For years, militaries around the world saw protecting their citizens as contradictory to protecting the environment. But the presence of top defense leaders, including NATO’s secretary general, at a U.N. climate change conference on Tuesday suggested that is starting to change.
The Tuesday visit from NATO Secretary General Jens Stoltenberg to the Glasgow climate talks was the first time a top alliance leader has come to the gathering since its first round in 1995. The trip came less than two weeks after the Pentagon, the White House and the U.S. intelligence community warned that climate change was a major threat to U.S. security.
Stoltenberg said his trip was intended to send a message about the relationship between defense and climate change.
“Climate change is a crisis multiplier. It forces people to flee. It increases competition over scarce resources like water and land. It makes the world a more dangerous place,” he said in an interview, noting that even now, military emissions were not part of the climate talks even though they are a significant source of greenhouse gases in most countries.
In the last year, Stoltenberg, a former U.N. special envoy for climate change, has pushed to make climate issues more central at NATO, getting leaders to sign on to a pledge in June to do a better job counting military emissions and to prepare a strategy to adapt to a warming world. The goal is both to help militaries reduce their emissions and also to get them prepared for an altered world. Wars will be fought over access to water. More submarines will be prowling the melting Arctic Sea. Millions of people could be forced to leave their homes because of extreme weather.
“There are many things we can do to reduce emissions, but not to choose between having a climate-friendly or a strong army. We need both,” he said.
White House, intelligence agencies, Pentagon issue reports warning that climate change threatens global security
Until now, military emissions have often not been counted at all. Or if they were counted, they were treated as a classified secret, on the thought that adversaries could use the information to divine something about military capabilities.
But all the fighter jets, tanks and frigates in militaries emit greenhouse gases. NATO pushes countries to spend at least 2 percent of their economies on defense. And since the military is an emissions-heavy sector, it’s likely a far larger part of national emissions than that.
Emissions “disappeared from the statistics, but it didn’t disappear from the atmosphere,” Stoltenberg said.
He noted that as civilian vehicles move away from gasoline and diesel, military vehicles could face difficulties if they were among the last to rely on fossil fuels. They’ll need to adapt no matter what, he said — which might not be a bad thing, since the logistics involved in transport fossil fuels in a combat zone is often a liability. Military fuel tankers were Taliban targets in Afghanistan.
NATO as an organization plays no formal role in the U.N. climate talks, the core of which are focused on what individual nations can do to reduce global warming. But during Stoltenberg’s day-long visit to Glasgow, he met with a host of leaders to talk to them about climate change as well as more run-of-the-mill security issues, his office said.

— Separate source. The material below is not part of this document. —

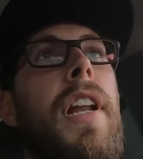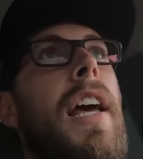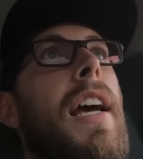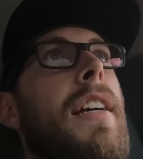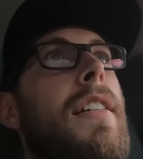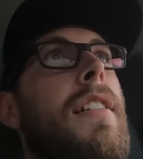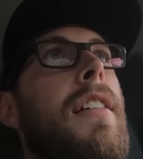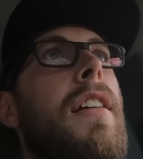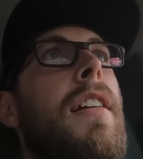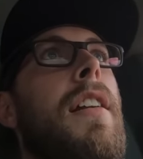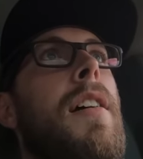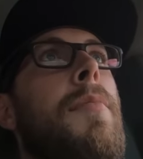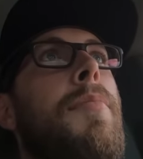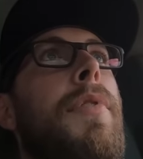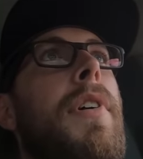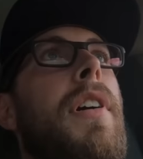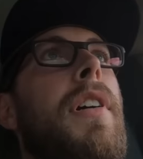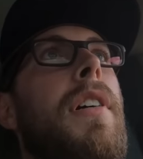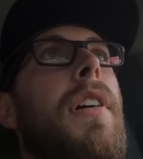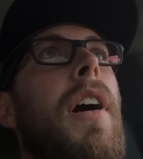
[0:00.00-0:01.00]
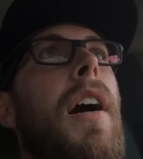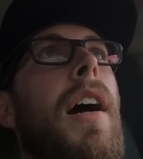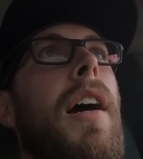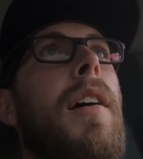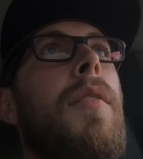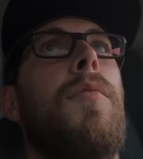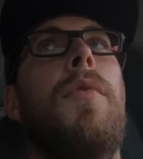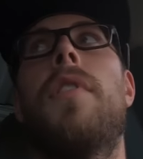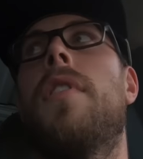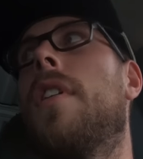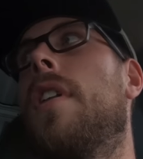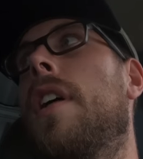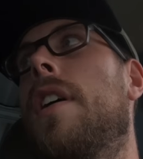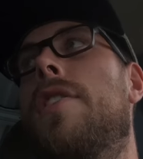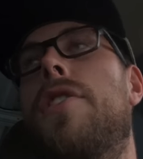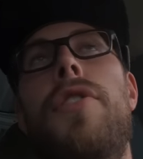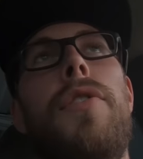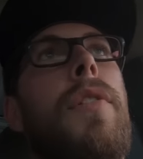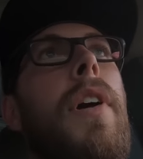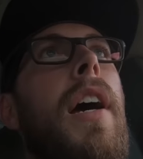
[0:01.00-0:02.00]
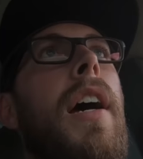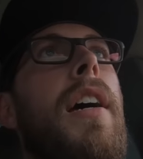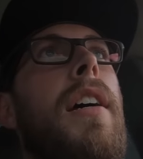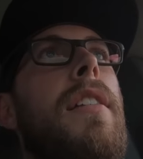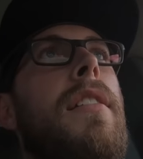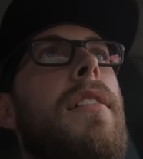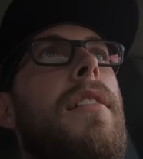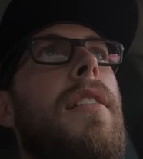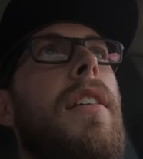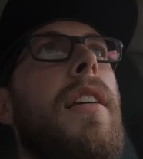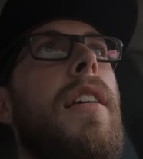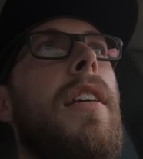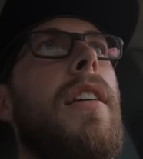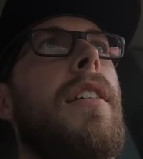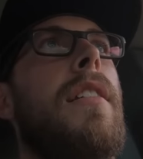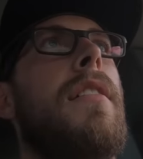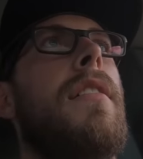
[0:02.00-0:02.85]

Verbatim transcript: an accident up here, I will let you guys see.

“Climate change is increasing state vulnerability and state fragility,” Kenyan Foreign Minister Raychelle Omamo said at an event that included Stoltenberg and was organized by the Munich Security Conference. She warned that countries in sub-Saharan Africa increasingly faced security challenges driven by climate change.
Sitting alongside Omamo, British Defense Secretary Ben Wallace said that his military was also increasingly focused on global warming. The British Ministry of Defense released a strategy in March aimed at preparing itself for climate challenges in the decades to come.
“We have a strong obligation to make sure that our forces deliver a sustainable deployment,” he said. “But we will also have to deal with the consequences of a failed climate change policy, if that happens. We will have to deal with the consequences of migrant flows, the breaking down of communities, of fights over rare resources.”